6. Applications, Limitations, and Future Research Directions
In-writing paradigms have been deployed—fully or in prototype form—across tutorial authoring, legal drafting, collaborative document editing, education, creative writing, and visualization design (via writing rudders) (Stokes et al., 2024). Summarized empirical findings:
- Improved task effectiveness: Writers equipped with stage- or process-tailored in-writing support report faster decision making, greater focus, higher output coherence, and better alignment with domain norms or audience expectations.
- Increased agency and ownership: Integrated, persona-based scaffolding produces statistically significant gains in perceived control, satisfaction, and willingness to claim authorship compared to chat-bot model assistants.
- Risk of bias or premature fixation: Written guidance (e.g., writing rudders) can constrain exploration or prematurely commit designers to a storyline; mitigation involves delayed title/narrative drafting, abstraction in framing, and periodic revision of guidance artifacts.
Immediate research avenues include systematic evaluation of interface features by stage, real-time alignment of writer mental models and tool affordances, explainability/interpretability augmentation, adaptive reminder workflows, and richer multimodality.
In sum, the in-writing approach defines a broad, modular, and evolving paradigm in document authoring and AI-augmented writing, enabling system designers to align cognitive, structural, and interactive supports directly within the iterative, reflexive act of writing.

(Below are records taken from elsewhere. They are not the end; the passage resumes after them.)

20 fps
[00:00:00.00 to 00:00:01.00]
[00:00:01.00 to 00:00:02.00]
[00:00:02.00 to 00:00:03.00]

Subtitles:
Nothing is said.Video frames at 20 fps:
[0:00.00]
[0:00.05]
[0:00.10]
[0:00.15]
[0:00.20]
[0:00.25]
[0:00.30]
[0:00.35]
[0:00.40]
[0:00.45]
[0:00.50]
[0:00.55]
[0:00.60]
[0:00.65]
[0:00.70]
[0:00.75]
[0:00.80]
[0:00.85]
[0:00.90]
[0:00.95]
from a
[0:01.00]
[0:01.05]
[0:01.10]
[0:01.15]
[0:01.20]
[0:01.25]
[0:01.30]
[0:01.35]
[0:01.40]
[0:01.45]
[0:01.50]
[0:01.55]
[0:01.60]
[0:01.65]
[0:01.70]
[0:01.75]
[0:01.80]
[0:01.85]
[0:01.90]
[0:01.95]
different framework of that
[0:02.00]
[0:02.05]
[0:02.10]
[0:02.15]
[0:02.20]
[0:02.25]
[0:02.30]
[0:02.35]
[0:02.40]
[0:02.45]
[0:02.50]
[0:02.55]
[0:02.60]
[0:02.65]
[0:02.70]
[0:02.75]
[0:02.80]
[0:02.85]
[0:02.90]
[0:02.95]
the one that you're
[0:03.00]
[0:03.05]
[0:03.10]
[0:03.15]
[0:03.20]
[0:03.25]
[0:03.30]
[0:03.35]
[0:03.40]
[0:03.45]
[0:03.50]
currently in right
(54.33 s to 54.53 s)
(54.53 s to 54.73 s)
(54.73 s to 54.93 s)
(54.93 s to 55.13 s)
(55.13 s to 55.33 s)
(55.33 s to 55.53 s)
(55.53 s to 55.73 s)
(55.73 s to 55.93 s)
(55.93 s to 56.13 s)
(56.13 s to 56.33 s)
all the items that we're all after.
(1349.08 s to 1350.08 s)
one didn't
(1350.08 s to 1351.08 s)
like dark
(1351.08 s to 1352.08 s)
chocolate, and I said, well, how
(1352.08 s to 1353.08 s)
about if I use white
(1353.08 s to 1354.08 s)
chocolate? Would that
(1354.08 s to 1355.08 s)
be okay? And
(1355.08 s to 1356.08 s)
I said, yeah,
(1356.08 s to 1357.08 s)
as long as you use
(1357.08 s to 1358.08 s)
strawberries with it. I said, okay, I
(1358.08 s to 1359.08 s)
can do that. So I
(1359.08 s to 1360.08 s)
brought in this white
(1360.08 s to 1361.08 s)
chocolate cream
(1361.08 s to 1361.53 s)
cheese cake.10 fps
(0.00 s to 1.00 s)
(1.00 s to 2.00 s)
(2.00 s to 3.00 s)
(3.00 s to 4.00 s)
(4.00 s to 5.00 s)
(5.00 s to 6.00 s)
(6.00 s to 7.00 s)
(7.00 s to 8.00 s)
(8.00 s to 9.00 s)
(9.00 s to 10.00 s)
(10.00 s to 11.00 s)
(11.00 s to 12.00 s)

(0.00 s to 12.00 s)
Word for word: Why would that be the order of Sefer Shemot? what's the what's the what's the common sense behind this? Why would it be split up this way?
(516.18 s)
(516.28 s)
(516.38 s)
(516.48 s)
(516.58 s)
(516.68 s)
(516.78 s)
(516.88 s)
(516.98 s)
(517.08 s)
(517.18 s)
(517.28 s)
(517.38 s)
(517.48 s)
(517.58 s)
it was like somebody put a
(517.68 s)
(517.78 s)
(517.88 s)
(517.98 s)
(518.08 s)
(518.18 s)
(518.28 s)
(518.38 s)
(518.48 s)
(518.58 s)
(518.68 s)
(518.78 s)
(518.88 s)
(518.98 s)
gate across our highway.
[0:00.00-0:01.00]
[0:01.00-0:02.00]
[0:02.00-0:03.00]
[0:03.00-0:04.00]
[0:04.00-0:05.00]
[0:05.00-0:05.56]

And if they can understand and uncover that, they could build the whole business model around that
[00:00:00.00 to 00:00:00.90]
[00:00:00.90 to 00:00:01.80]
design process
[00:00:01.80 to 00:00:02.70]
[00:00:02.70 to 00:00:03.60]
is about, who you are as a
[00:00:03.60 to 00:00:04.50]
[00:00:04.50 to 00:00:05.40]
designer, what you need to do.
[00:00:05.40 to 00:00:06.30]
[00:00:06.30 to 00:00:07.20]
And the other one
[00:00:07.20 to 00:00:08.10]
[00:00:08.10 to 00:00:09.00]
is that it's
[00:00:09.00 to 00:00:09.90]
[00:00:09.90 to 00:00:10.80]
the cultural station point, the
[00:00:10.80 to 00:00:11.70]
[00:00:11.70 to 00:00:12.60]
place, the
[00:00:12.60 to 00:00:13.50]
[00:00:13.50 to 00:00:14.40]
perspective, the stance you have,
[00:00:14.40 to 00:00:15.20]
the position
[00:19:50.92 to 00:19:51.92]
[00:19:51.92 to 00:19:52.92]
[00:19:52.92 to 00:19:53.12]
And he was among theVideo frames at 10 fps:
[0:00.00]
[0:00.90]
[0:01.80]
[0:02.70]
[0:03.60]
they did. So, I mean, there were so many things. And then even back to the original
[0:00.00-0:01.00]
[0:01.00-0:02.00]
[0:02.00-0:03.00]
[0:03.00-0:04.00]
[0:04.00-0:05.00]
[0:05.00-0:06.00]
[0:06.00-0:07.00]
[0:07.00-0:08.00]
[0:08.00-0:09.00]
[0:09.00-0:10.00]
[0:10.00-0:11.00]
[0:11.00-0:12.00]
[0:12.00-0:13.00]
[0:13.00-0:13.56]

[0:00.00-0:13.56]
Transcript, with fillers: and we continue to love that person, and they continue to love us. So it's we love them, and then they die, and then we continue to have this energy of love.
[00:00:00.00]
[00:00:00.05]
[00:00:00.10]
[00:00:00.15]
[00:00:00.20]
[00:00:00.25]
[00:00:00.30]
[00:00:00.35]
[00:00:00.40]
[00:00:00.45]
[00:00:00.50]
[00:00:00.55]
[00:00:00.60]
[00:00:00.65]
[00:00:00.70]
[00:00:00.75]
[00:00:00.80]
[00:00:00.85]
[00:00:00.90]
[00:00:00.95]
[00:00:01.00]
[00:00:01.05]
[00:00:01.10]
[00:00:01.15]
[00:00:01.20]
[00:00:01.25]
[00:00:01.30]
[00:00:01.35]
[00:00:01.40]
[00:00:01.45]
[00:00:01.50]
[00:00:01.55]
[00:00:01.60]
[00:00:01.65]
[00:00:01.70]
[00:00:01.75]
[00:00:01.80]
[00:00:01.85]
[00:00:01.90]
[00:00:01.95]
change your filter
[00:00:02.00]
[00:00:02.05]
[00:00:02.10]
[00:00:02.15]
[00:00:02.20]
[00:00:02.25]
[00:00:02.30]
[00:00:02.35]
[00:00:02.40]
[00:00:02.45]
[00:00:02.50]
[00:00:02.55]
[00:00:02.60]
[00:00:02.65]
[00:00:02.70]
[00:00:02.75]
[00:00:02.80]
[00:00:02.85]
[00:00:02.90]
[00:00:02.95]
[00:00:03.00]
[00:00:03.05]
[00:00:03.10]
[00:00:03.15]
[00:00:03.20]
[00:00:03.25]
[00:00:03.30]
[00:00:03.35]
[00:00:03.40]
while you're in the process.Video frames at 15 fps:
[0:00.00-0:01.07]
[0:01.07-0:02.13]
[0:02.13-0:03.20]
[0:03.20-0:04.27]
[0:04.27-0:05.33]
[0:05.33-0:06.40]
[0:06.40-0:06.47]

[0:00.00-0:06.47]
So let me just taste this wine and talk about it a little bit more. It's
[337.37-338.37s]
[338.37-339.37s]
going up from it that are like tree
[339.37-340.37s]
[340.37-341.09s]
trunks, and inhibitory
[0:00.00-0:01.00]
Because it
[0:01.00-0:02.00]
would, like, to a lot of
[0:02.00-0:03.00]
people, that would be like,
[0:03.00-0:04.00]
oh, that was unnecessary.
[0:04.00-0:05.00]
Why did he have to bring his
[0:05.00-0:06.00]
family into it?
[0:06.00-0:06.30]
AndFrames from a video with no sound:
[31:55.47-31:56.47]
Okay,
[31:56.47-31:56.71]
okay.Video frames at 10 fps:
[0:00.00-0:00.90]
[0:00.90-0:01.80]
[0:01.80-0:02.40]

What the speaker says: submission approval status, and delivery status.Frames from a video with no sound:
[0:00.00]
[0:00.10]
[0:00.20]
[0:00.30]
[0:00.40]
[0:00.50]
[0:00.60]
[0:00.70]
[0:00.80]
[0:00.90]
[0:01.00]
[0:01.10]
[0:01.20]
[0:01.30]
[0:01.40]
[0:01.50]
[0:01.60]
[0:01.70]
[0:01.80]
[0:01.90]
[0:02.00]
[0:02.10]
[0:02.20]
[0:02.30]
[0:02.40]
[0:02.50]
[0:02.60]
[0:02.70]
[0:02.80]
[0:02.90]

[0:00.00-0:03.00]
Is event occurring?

By instrumenting and responding to the full spectrum of process—from conceptualization to revision and style—across textual, structural, and interactional dimensions, in-writing methodologies provide rigorous frameworks for maximizing the usability, trustworthiness, and productivity of both human and machine-assisted composition (Bhat et al., 2023, Roach, 2015, Stokes et al., 2024, Kim et al., 11 Apr 2025, Zafar et al., 9 Jun 2025, Yang et al., 8 Feb 2025, Dang et al., 16 Mar 2025, Khan et al., 2023, Siddiqui et al., 15 Feb 2025, Wan et al., 18 Feb 2025, Laban et al., 2023, Siddiqui et al., 25 Jun 2025, Sarrafzadeh et al., 2020).